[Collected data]
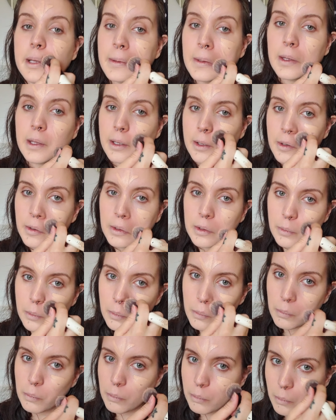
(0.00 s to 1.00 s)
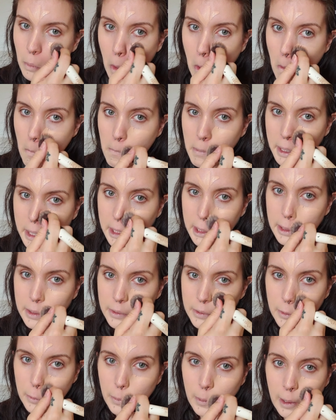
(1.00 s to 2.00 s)
there, making it
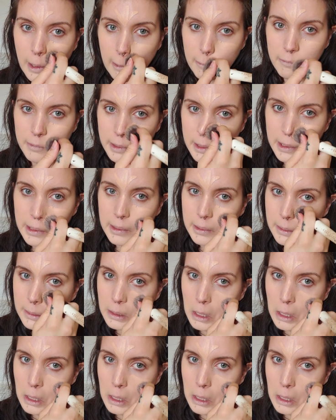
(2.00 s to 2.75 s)
too obvious.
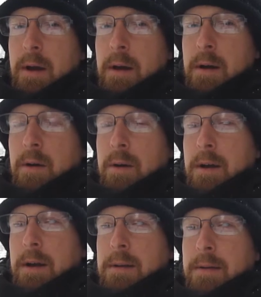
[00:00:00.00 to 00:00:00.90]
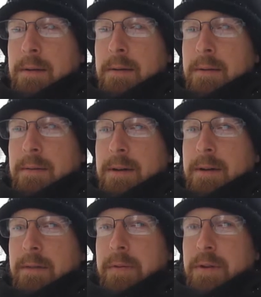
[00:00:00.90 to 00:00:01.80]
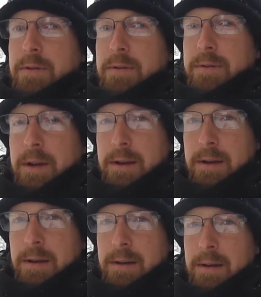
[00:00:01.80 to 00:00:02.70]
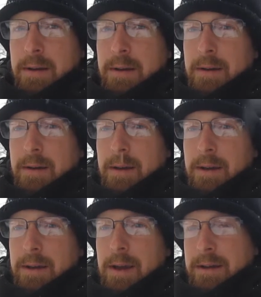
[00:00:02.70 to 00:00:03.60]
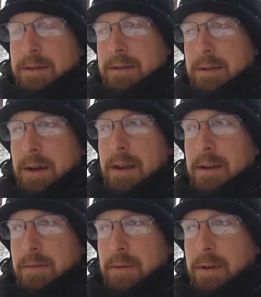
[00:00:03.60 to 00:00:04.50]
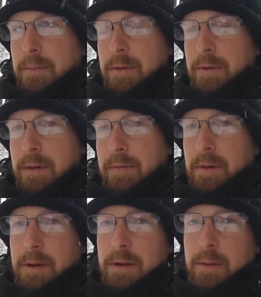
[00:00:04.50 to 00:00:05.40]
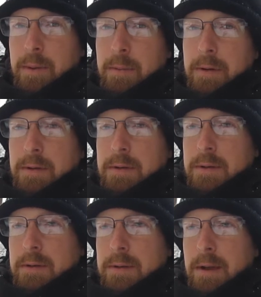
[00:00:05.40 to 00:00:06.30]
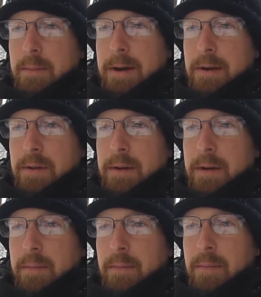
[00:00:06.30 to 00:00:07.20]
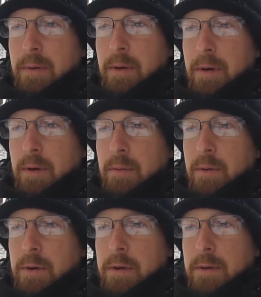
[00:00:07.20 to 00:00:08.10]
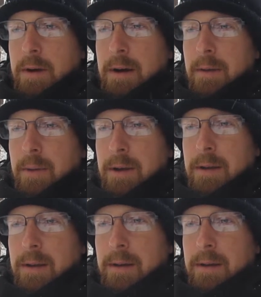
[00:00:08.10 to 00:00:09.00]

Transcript: Oh, and one individual said, I guess I didn't read it, my wife read it to me, but she said about, what are you, high, man?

▶ _Work to complete_
Going from the line holding "[00:00:05.40 to 00:00:06.30]" to the last line of the data above, reproduce every line exactly, both included, with the pictures omitted.

▶ _Completed task_
[00:00:05.40 to 00:00:06.30]
[00:00:06.30 to 00:00:07.20]
[00:00:07.20 to 00:00:08.10]
[00:00:08.10 to 00:00:09.00]

Transcript: Oh, and one individual said, I guess I didn't read it, my wife read it to me, but she said about, what are you, high, man?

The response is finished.